Fold cadence around traffic patterns. Don't run 24× at 1-hour intervals if the source generates zero rows between midnight and 05:00.
---
## 11. Common Failure Modes & Recovery
| Failure | Symptom | Fix |
|---|---|---|
| CSV stuck in `exports/` | `v_recent_failures` has a row; CSV never moved | Next scheduled run retries automatically (idempotent). If persistent, open orchestrator logs by `run_id`. |
| Table marked `loading` for >1 cadence | n8n executor crashed mid-transaction | DB rolled back. Next run retries. If stuck >2 cadences, manually re-trigger the extract. |
| Row counts diverge > 1% | CSV parse error silently dropped rows | `rows_extracted != rows_loaded` in `extract_runs` — inspect the CSV for malformed rows. |
| Geometry loads as NULL | EWKT serialisation broke | Check for missing `CASE WHEN geom IS NULL` guard in extract SQL. |
| Distance/units 1000× wrong | Schema drift not caught | Check extract SQL for the unit conversion (see §8). |
**Back-fill a window:**
```sql
UPDATE <control>.extract_watermarks
SET last_extracted_at = NOW() - INTERVAL '24 hours'
WHERE table_name = '<table>';
```
Next run re-extracts the gap. `ON CONFLICT DO NOTHING` filters duplicates.
**Full reseed (nuclear):**
```sql
UPDATE <control>.extract_watermarks
SET last_extracted_at = '2000-01-01T00:00:00Z'
WHERE table_name = '<table>';
```
Next run back-fills all history in one very large CSV. Expected; it moves to `processed/` on success.
---
## 12. Security Baseline
- Two roles minimum: owner (writes) and RO (reads).
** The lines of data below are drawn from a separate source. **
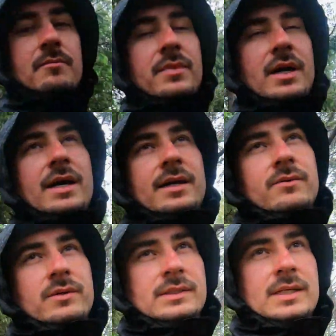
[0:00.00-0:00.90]
But it
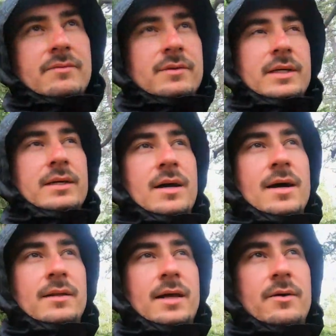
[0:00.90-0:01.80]
was definitely a
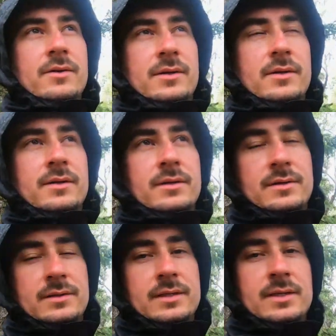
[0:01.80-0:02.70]
lot louder
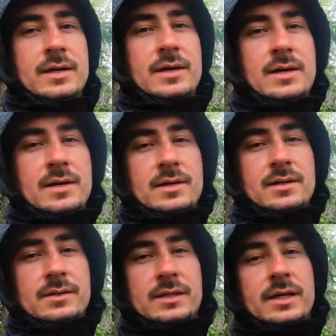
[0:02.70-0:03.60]

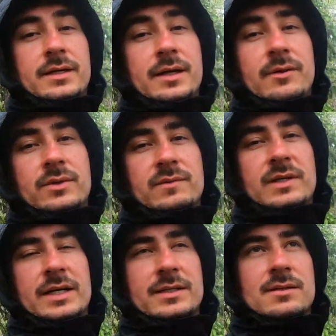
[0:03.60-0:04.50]
than I would have
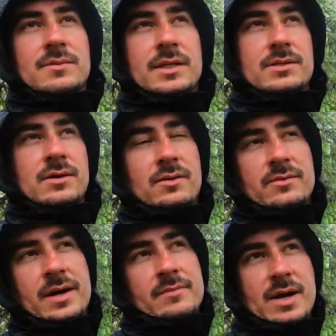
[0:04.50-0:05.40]
liked it to be. So I
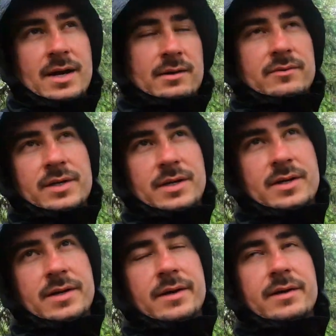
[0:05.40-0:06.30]
ran back over
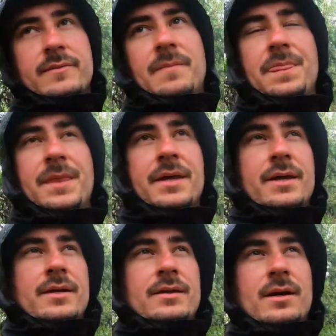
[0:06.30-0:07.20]
here.
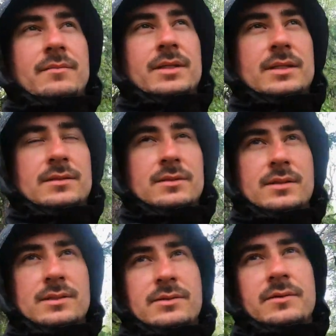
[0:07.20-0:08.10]
Now I'm in
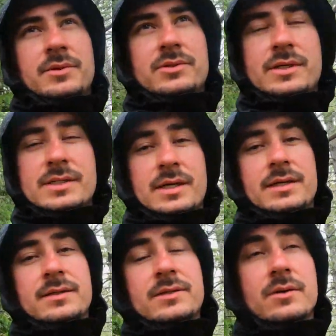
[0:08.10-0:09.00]
this group of trees
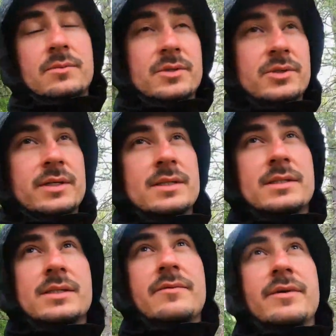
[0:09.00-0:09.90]
again, and this group of trees
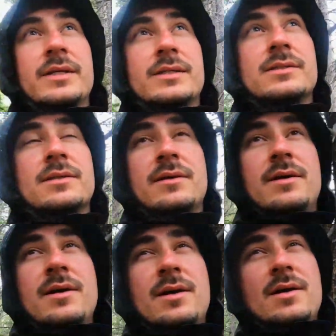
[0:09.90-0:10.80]
isn't even it's
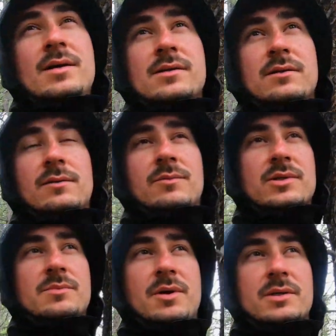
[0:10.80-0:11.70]
a little
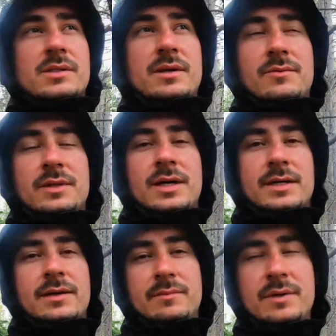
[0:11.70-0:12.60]
more sparse than I would
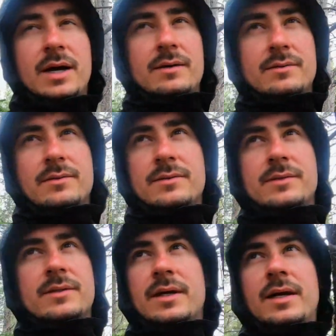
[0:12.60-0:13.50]
like it, but
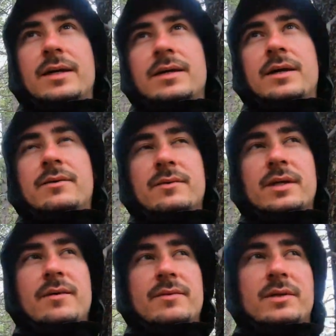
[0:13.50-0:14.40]
I don't
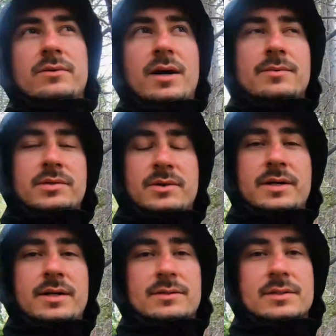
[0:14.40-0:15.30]
really have another option
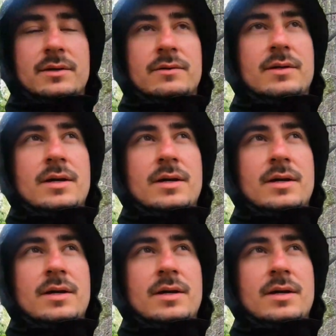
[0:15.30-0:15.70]
right now. So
Never use superuser from the orchestrator.
- `sslmode=require` on every public-IP DB connection.
- Passwords never in committed SQL — use placeholder tokens (`CHANGE_ME_BEFORE_APPLY`) and swap in-session during apply. Document rotation in the runbook.
- Blob storage credentials scoped to the project's prefix, not the whole bucket.
- Rotate all credentials before go-live (don't reuse the ones that were flying around in design conversations).
---
## 13. Reusability Checklist (Applying to a New Project)
When starting a new data project, copy the Tracksolid DWH layout and edit these points:
- [ ] Rename schemas: `<proj>_control` instead of `dwh_control` if multiple DWHs share a DB.
- [ ] Adjust `<proj>_owner` / `<proj>_ro` role names.
- [ ] Update bucket prefix: `s3://<bucket>/<project>/exports|processed/`.
- [ ] Re-do the snapshot/incremental decision for every source table (§6).
- [ ] Identify watermark columns and natural unique keys for every incremental table (§5.1, §5.3).
- [ ] Map schema drift before writing extract SQL (§8).
- [ ] Calibrate cadence to the new project's latency budget (§10).
- [ ] Ship the three observability views (§7) — even if nobody will look at them in week one.
- [ ] Write the runbook from the template: follow `docs/DWH_PIPELINE.md` section-for-section.
- [ ] Run the verification gates (§9) before declaring done.
---
## 14. Reference Implementation (Tracksolid DWH)
These files are the copy-paste template:
| File | Purpose |
|---|---|
| `dwh/260423_dwh_ddl_v1.sql` | Bronze DDL + roles + schemas |
| `dwh/261001_dwh_control.sql` | Control schema (watermarks + run log) |
| `dwh/261002_bronze_constraints_audit.sql` | ON CONFLICT key assertion |
| `dwh/261003_dwh_roles.sql` | Role contract assertion |
| `dwh/261004_dwh_observability_views.sql` | Freshness/failure/watermark views |
| `docs/DWH_PIPELINE.md` | Operations runbook (troubleshooting, manual re-run, rotation) |
| `docs/superpowers/specs/2026-04-24-n8n-dwh-bronze-pipeline-design.md` | Design spec (why each decision) |
| `docs/superpowers/plans/2026-04-24-n8n-dwh-bronze-pipeline.md` | Task-by-task implementation plan |
| `n8n-workflows/dwh_extract.json` | Extract workflow (reference) |
| `n8n-workflows/dwh_load_bronze.json` | Load workflow (reference) |
**For the next project, fork this manual first, then adapt.** Do not re-design from scratch — the seven design principles in §5 are the parts people keep getting wrong.